▸ **DATA EXCERPTS**:
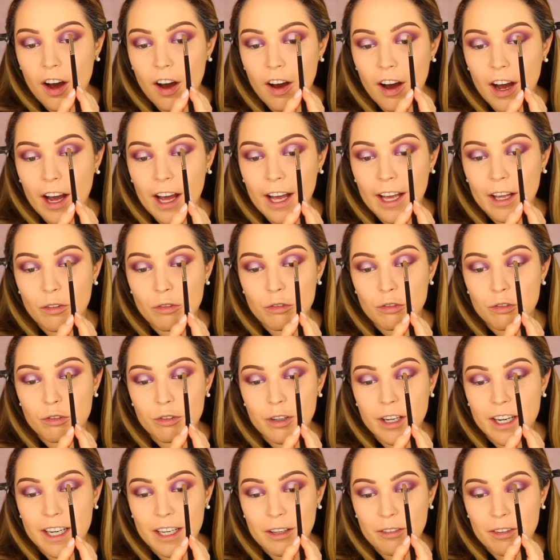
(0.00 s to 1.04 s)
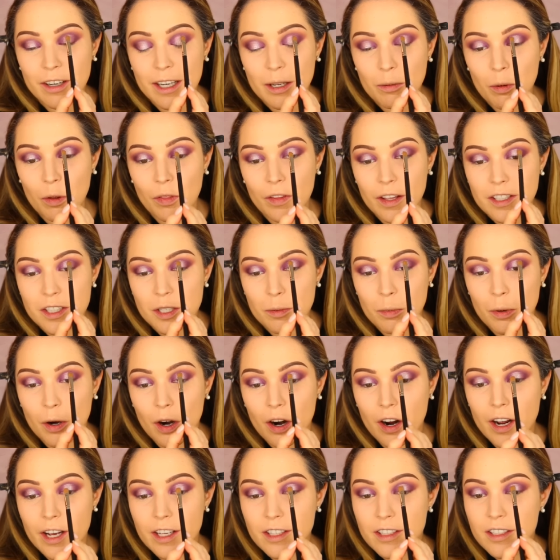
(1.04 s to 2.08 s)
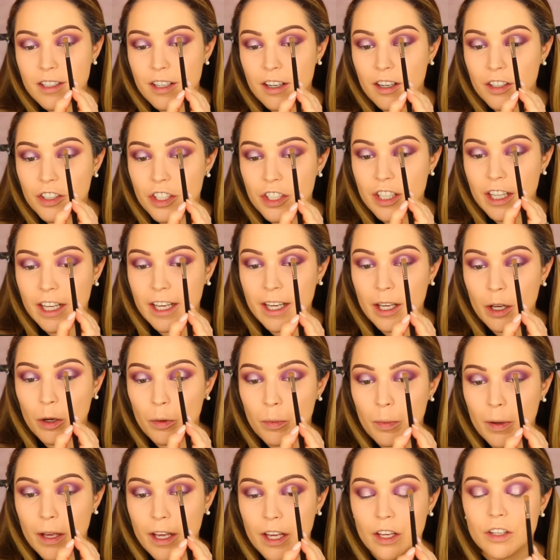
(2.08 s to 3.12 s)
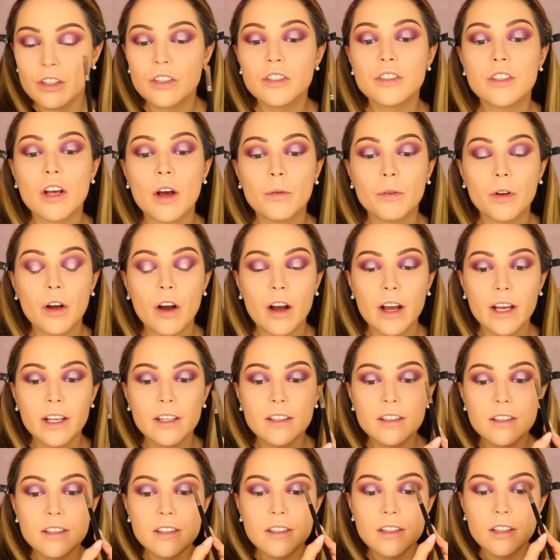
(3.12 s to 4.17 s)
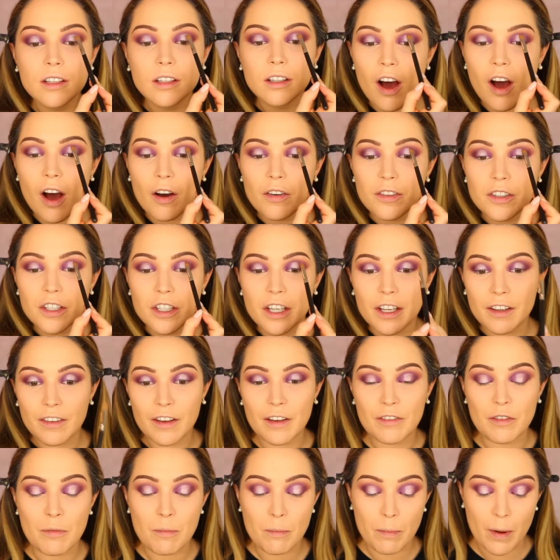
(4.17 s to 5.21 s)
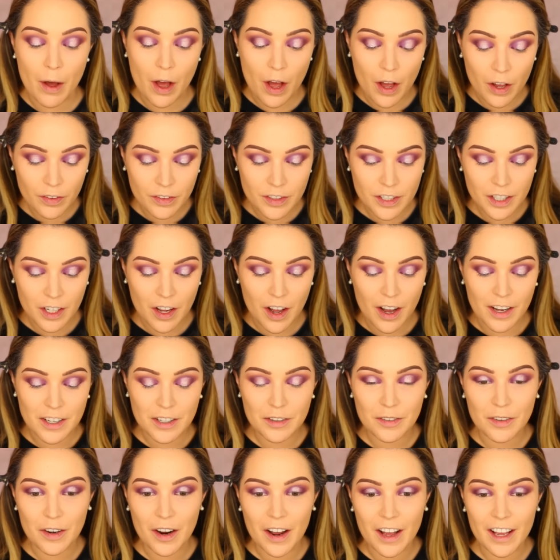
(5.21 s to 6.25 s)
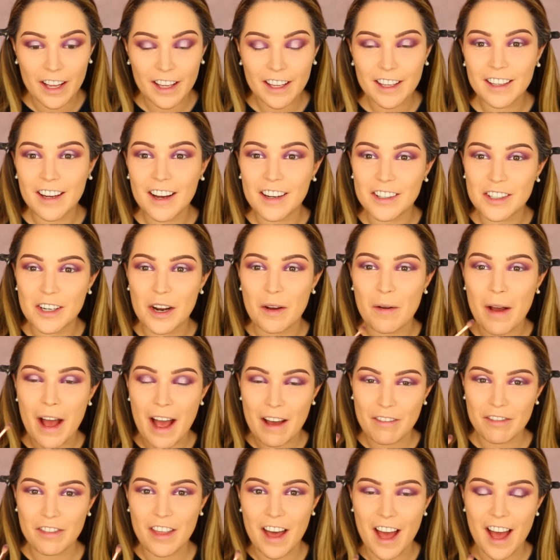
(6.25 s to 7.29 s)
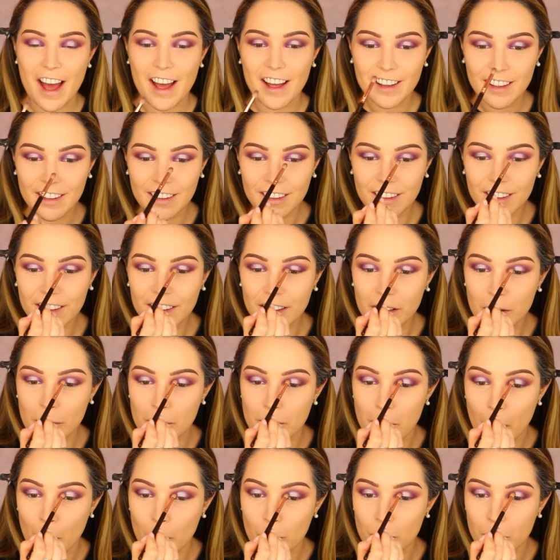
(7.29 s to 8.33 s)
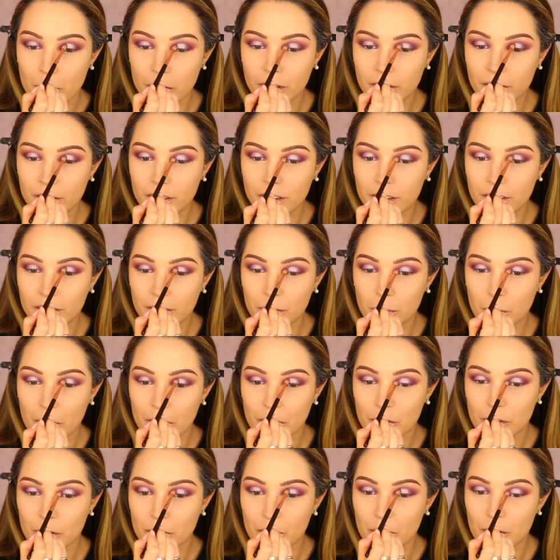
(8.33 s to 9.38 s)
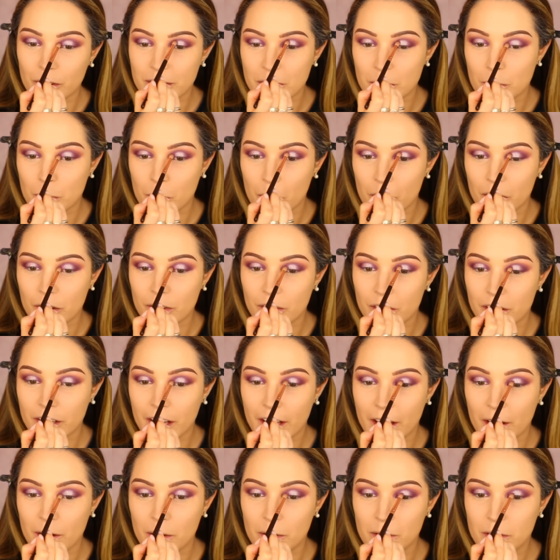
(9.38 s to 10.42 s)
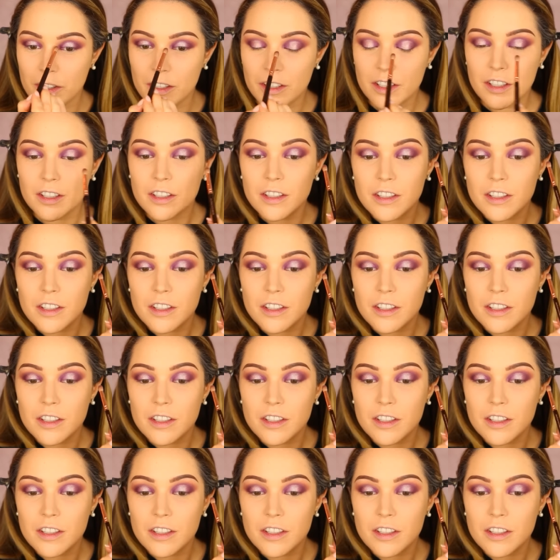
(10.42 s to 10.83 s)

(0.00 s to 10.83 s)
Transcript: I really, really want that surprise. I just think it'll be so nice after you've given birth to kind of like, I don't know, have that moment, whether or not it's a boy or a girl.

▸ **TASK PROMPT**: Retype the lines above exactly, no pictures.

▸ **SOLVED EXERCISE**:
(0.00 s to 1.04 s)
(1.04 s to 2.08 s)
(2.08 s to 3.12 s)
(3.12 s to 4.17 s)
(4.17 s to 5.21 s)
(5.21 s to 6.25 s)
(6.25 s to 7.29 s)
(7.29 s to 8.33 s)
(8.33 s to 9.38 s)
(9.38 s to 10.42 s)
(10.42 s to 10.83 s)

(0.00 s to 10.83 s)
Transcript: I really, really want that surprise. I just think it'll be so nice after you've given birth to kind of like, I don't know, have that moment, whether or not it's a boy or a girl.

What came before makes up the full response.